Proposed European rules for plane pilots' flying hours and working conditions must be improved or safety could be at risk, a report by MPs has said.
» Actual | Wednesday, May 30, 2012 • The Press Association
Night-time pilot duty proposals are a particular worry, said the House of Commons Transport Committee.
Committee chairman Louise Ellman said: "We are also concerned at the possibility that a pilot could land a plane after 22 hours awake."
The committee has examined draft proposals from the European Aviation Safety Agency (Easa) to change the rules that govern how many hours a pilot can fly.
It said airlines welcomed the proposals but cabin crew and pilot representatives criticised the move, "stating that it would have a negative impact on aviation safety in the UK".
Launching the committee's report, Mrs Ellman said that currently the UK implemented stricter flight-time regulations than some other European countries, but under the new rules proposed by Easa the UK would not be able to have its own regime.

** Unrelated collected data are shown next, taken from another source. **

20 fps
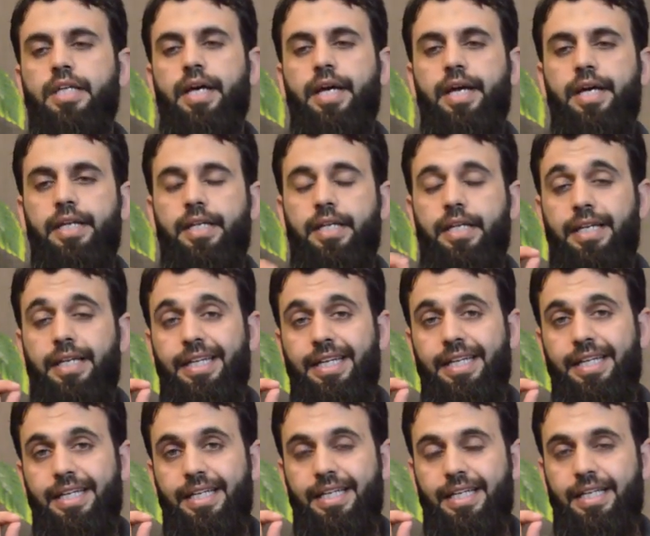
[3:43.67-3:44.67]
and
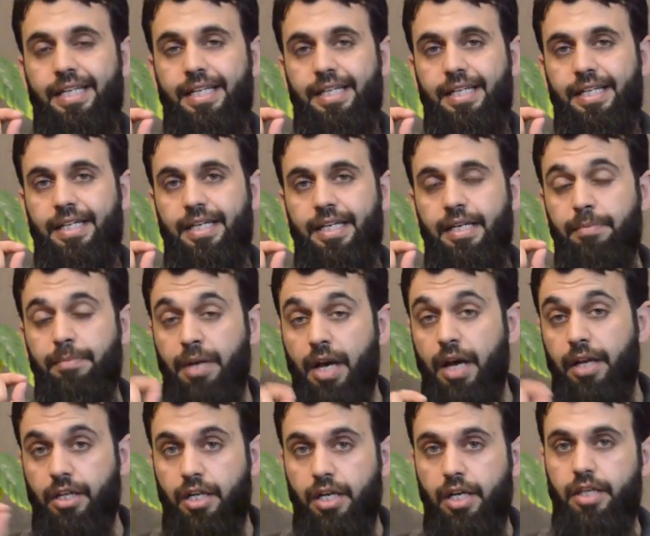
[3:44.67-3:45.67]

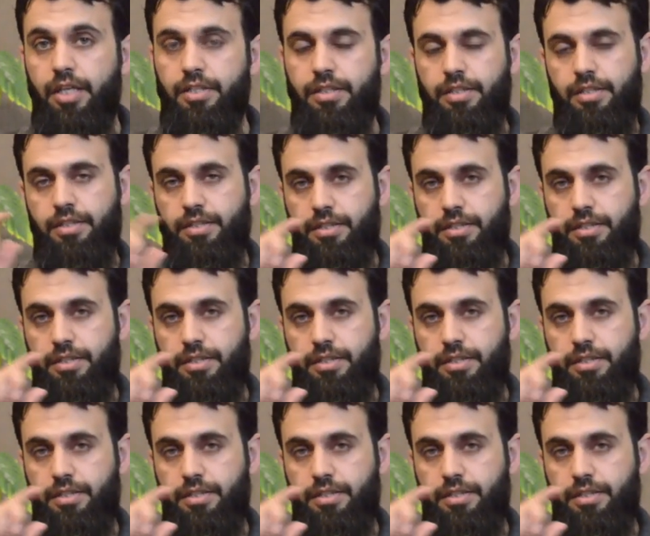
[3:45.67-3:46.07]
Imran Khan,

She said that under the existing UK regulations "43% of pilots have reported falling asleep involuntarily at some point while on duty ... and this shows how fatigue is already an issue in aviation".
The committee took evidence from consultant Mick Spencer, who wrote a report on the Easa proposals.
In its report, the committee said: "We share Mick Spencer's concern that 'the new regulations are setting a standard that accepts a higher level of fatigue more generally and, if not managed properly, that could well lead to a situation where the accident risk will increase'."
A Department for Transport spokeswoman said: "The safety of the travelling public is paramount, which is why we have been clear that we would only support Easa's final proposals if the CAA (Civil Aviation Authority) is content that they provide an appropriate level of protection against crew fatigue."